Victorian emotion has always proved a popular area of study but the current affective turn in the arts and humanities has produced a range of influential new work. The historian Thomas Dixon, for example, pays particular attention to emotion as a psychological category that developed in the nineteenth century; while literary critic Rachel Ablow’s 2008 special edition of Victorian Studies highlights the ways in which the emotions functioned as a key epistemological tool throughout the Victorian period. Sentimentality has proved a ripe area of recent scholarship. Both 19’s ‘Rethinking Victorian Sentimentality’ (2007) and the Journal of Victorian Culture’s ‘New Agenda: Sentimentalities’ (2011) tackle sentimentality as a much-maligned mode of feeling but one that is central to an understanding of the Victorian period. ‘The Arts and Feeling’ builds on such work, and on more recent issues of 19, especially ‘The Victorian Tactile Imagination’ (2014) and ‘Victorian Sculpture’ (2016), that similarly explore how Victorian arts, broadly conceived, both represent and provoke feeling.12
Kate Flint’s article begins with a discussion of how to define feeling as distinct from those terms with which it is often interchanged: emotion and affect. Focusing on John Everett Millais’s Autumn Leaves (1856), her article pays attention to the historicization of feeling, eschewing an interpretation of the painting based on an abstract understanding of melancholy and loss in favour of a historicized reading, which provocatively places the painting in dialogue with the Crimean War. In the second part of her article, Flint turns to the question of medium specificity, reading photographic imagery of the Crimean War alongside Autumn Leaves and asking ‘what, if anything, [is] distinct about the feelings produced by a painting and by a photograph’? How do each create emotional impact? Both Flint and Kate Nichols make strong arguments for understanding the historic specificity of both art and feeling. Nichols takes Edwin Long’s 1881 painting Diana or Christ? as her object of study, a painting which caused disagreement among critics over its levels of emotional content. Nichols uses Diana or Christ? to examine ‘the role that the visual might play in the history of religious emotions and, in turn, to reflect on how attention to religious feeling might offer new perspectives on Victorian art’. Nichols takes a historicist approach based on the reception history of the painting but she is also interested in how chronological distinctions are collapsed through religious art’s ability to produce a transhistorical sense of Christian community, arguing that Long’s painting brought ‘pagan and Christian into intimate conversation in ways that defied but also reified chronology’.
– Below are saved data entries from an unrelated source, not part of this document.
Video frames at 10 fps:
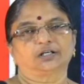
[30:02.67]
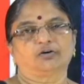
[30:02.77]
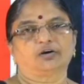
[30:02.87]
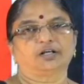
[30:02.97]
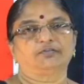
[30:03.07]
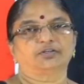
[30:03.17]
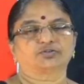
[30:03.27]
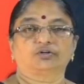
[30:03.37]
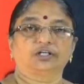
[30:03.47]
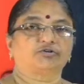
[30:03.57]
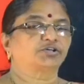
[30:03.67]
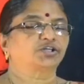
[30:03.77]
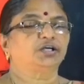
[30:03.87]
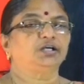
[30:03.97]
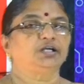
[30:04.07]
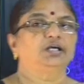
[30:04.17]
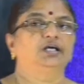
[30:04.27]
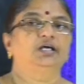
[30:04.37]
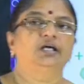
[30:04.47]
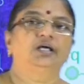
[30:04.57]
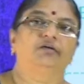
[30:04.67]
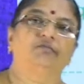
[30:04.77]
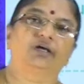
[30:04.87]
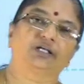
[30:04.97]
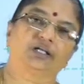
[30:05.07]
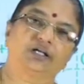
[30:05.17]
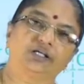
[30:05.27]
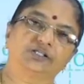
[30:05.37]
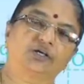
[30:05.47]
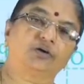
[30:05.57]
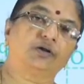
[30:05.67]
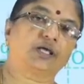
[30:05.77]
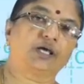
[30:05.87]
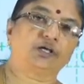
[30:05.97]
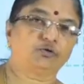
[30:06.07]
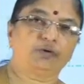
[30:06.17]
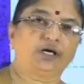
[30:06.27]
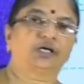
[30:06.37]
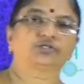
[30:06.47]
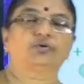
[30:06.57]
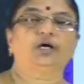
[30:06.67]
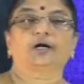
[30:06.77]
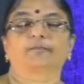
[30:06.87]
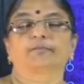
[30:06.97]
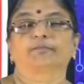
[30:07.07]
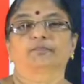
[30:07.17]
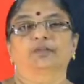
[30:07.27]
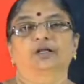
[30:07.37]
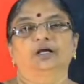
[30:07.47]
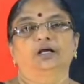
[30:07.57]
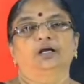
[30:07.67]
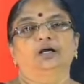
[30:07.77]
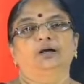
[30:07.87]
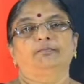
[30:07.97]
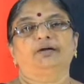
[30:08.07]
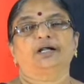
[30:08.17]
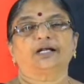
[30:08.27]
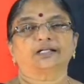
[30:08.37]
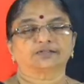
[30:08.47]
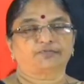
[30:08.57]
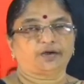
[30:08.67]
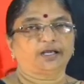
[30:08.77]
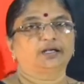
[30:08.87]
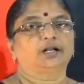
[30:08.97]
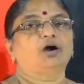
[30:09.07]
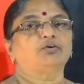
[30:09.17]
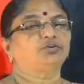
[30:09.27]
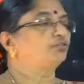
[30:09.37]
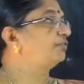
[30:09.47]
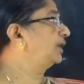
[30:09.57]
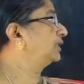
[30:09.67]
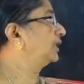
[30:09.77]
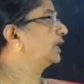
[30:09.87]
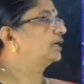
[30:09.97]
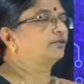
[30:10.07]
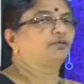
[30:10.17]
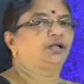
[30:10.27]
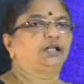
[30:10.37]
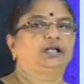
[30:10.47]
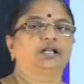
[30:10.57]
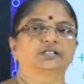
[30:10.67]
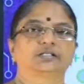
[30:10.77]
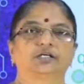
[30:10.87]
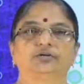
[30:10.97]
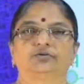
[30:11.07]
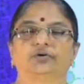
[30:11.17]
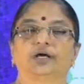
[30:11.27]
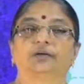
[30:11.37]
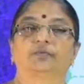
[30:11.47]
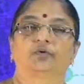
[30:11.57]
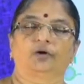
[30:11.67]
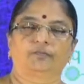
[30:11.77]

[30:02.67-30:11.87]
already we saw the equation, vector E is equal to kq by r square. But let us find how to find the electric field intensity due to a dipole.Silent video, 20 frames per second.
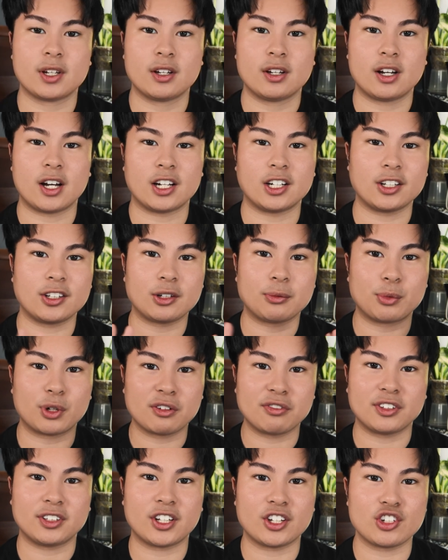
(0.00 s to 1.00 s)
Another
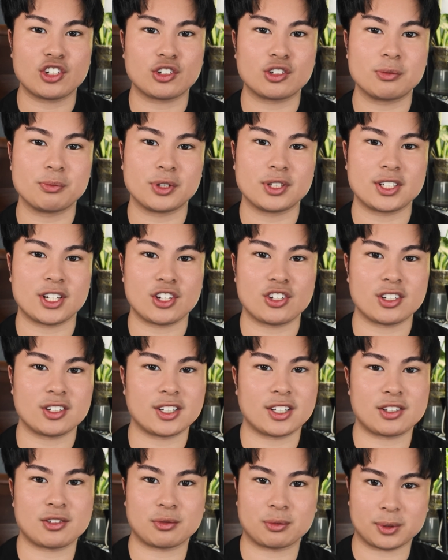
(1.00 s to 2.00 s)
morphological mutation
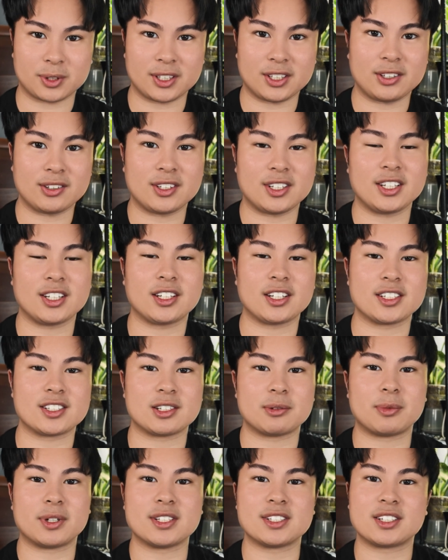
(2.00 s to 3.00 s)
that's really unique is the
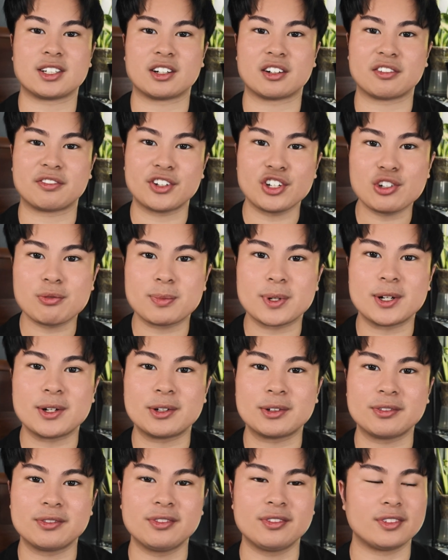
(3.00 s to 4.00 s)
Monstera Fishbone.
In contrast to this emphasis on historicization, Sophie Ratcliffe’s article explores the limits of a historicist approach to emotion. Pairing Thomas Woolner’s 1862 sculpture Constance and Arthur with Robert Browning’s hastily written stanza ‘Deaf and Dumb Children’ published in the accompanying exhibition catalogue, Ratcliffe examines the idea of ‘feeling in a hurry’ and the impact of the art world’s commercial concerns on the viewer’s ability to see and feel art. Analysing her own, unhurried engagement with Constance and Arthur, Ratcliffe explores questions of ‘feeling in the present’, using contemporary disability studies to show how Victorian sculpture ‘evoke[s] relational feelings in the [tactile] moment’.
Tactility is also the theme of Lesa Scholl’s article, which traces the tactile quality of tasting in George Eliot’s Mill on the Floss (1860). Scholl argues for the importance of the connection between taste and touch ‘because tasting involves touching in a way that takes the tactile within one’s body, incorporating the tactile into one’s physiological being in a way that severely risks immoderation’. In contrast to readings that tether Maggie’s tragedy to her uncontrollable appetites, Scholl suggests that ‘it is at the moment when Maggie chooses to not eat — to not taste, to refrain, to repress her hunger — that her tragedy reaches the point of no return’. The pathos of Maggie’s fall, she argues, is rooted in an instance of self-denial which mirrors the unsatisfied hunger of her childhood.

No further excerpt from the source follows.